Snowdrop, I wrote a couple of letters to my WH's AP. She works at the same place both me and my WH work. the balls of that woman for having an A with a married man in such close proximity.
I also confronted her face to face, ran into her by chance at work a few times. For months, before running into her, I obsessed about what I would say to her. I didn't want to come off crazy and trashy but just like you, I wanted her to know what I thought of her. I also went to her boss and ratted her out, only after i found out they were still lying to me about certain details. a lot of people found out about it at work, not from me, but that part to me is a double-edged sword. on one hand I am glad her reputation went down the gutter, but it also put my marriage on display.

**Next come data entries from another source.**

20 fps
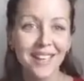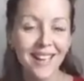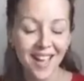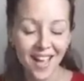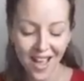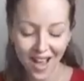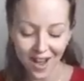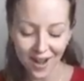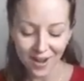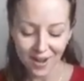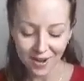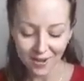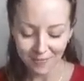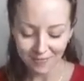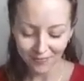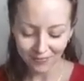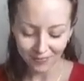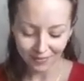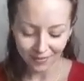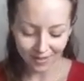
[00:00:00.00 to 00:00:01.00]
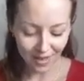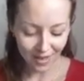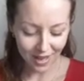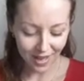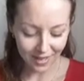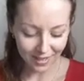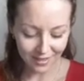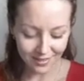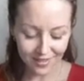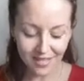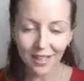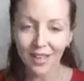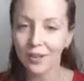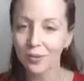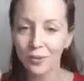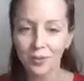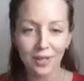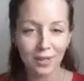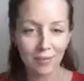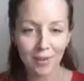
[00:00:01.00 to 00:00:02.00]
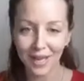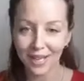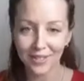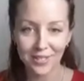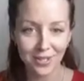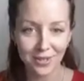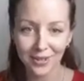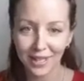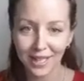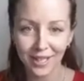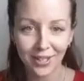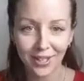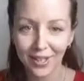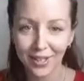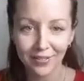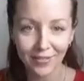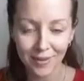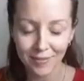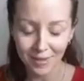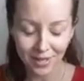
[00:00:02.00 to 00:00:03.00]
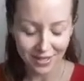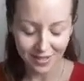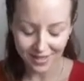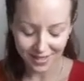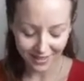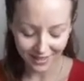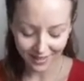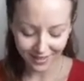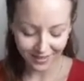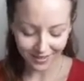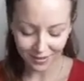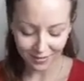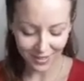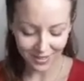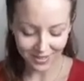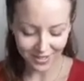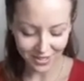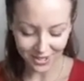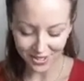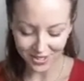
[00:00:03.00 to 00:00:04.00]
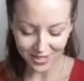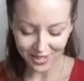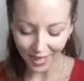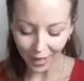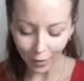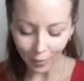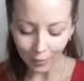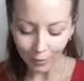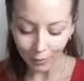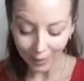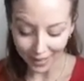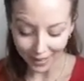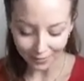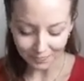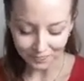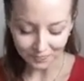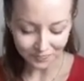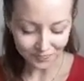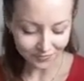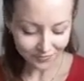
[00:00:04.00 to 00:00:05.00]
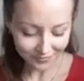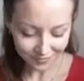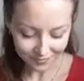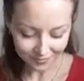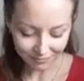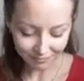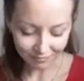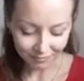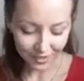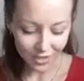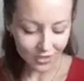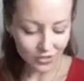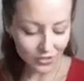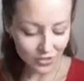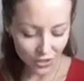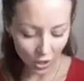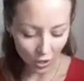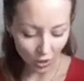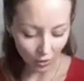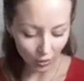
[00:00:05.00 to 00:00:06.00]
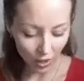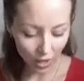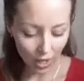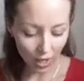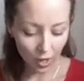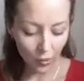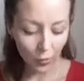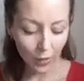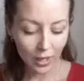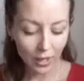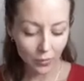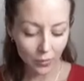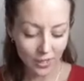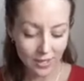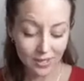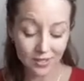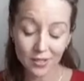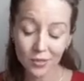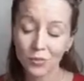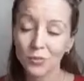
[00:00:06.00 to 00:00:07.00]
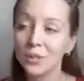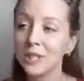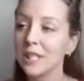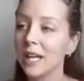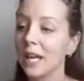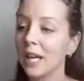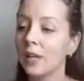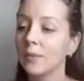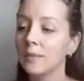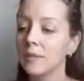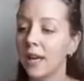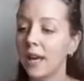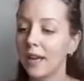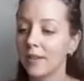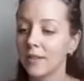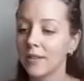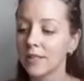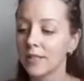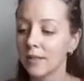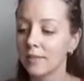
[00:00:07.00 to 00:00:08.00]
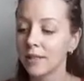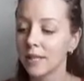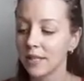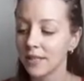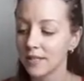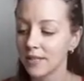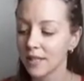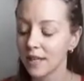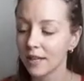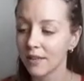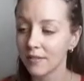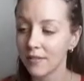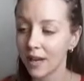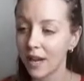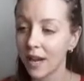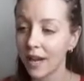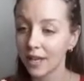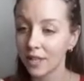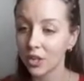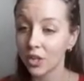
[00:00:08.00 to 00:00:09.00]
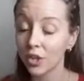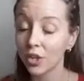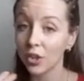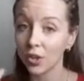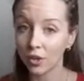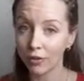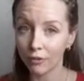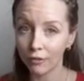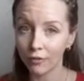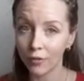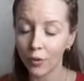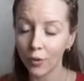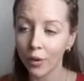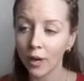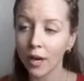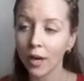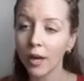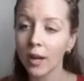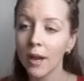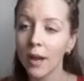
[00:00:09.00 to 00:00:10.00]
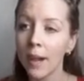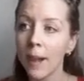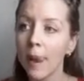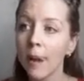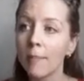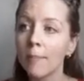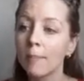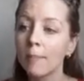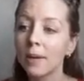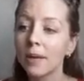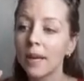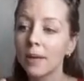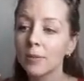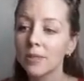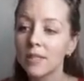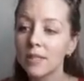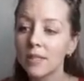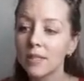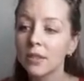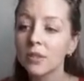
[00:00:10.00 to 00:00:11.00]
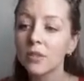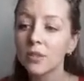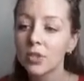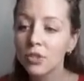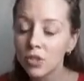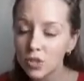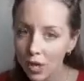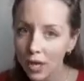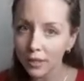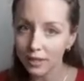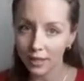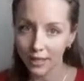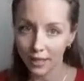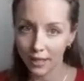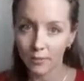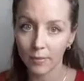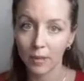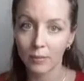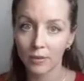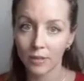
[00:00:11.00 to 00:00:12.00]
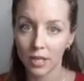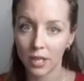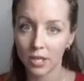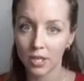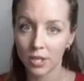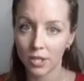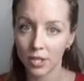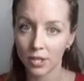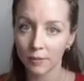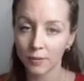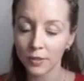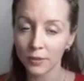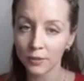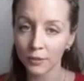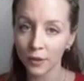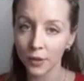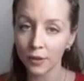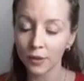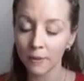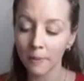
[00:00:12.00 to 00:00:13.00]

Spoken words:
And I will get back to you later if I'm not seeing the messages now. But so where I was is it really helped having somebody else there that I could cook for. But I was still struggling in my relationship to food.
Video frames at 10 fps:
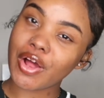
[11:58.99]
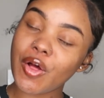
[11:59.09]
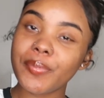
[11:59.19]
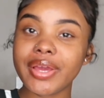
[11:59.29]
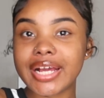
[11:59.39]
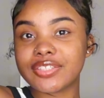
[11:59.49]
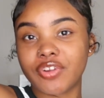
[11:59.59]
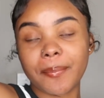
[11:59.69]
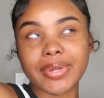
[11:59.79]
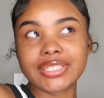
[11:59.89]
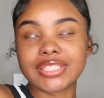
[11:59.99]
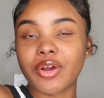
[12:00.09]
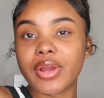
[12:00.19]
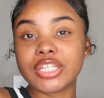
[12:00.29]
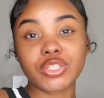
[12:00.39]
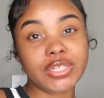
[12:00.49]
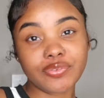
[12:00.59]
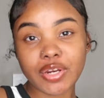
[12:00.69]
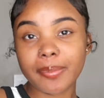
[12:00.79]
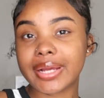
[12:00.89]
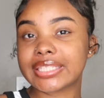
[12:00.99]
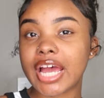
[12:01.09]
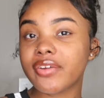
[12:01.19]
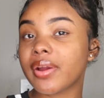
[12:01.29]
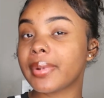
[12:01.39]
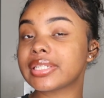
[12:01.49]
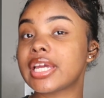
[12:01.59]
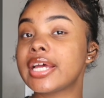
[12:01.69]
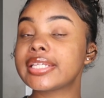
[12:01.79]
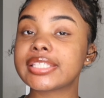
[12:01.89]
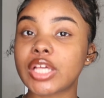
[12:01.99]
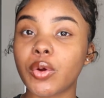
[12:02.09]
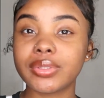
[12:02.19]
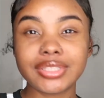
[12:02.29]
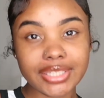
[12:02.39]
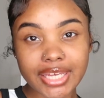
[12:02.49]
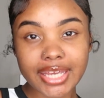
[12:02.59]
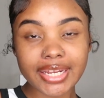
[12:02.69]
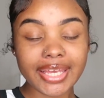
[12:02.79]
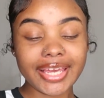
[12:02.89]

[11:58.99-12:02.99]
I hope you guys very much so enjoyed this video because I very much so did.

I would be lying if i told you confronting her and sending those emails didn't feel good, however, that feeling didn't last long. it was a band aid for my anger in that moment. I thought it would give me some kind of closure or satisfaction but in the end, it really didn't do me much good. It's not going to help with the healing process. If anything, it could do more damage to you, depending on her reaction. Lucky for me, this poor excuse for a woman was so worried about losing her job, she was very apologetic and very accommodating but even that wasn't helpful to me. the pain was and is still there. not as bad as it used to be but only time, IC and a lot of selfcare helped me get to where I am today, not confronting that piece of garbage.
on a side note, I respectfully disagree with people who say the AP should not be blamed or that it is misplaced anger. The AP absolutely is to blame for their part. These people knowingly get involved with someone who already has commitments toward someone else. as human beings, don't we owe each other respect and consideration by not getting involved with someone else's spouse?
take care of yourself, much love and warm wishes to you!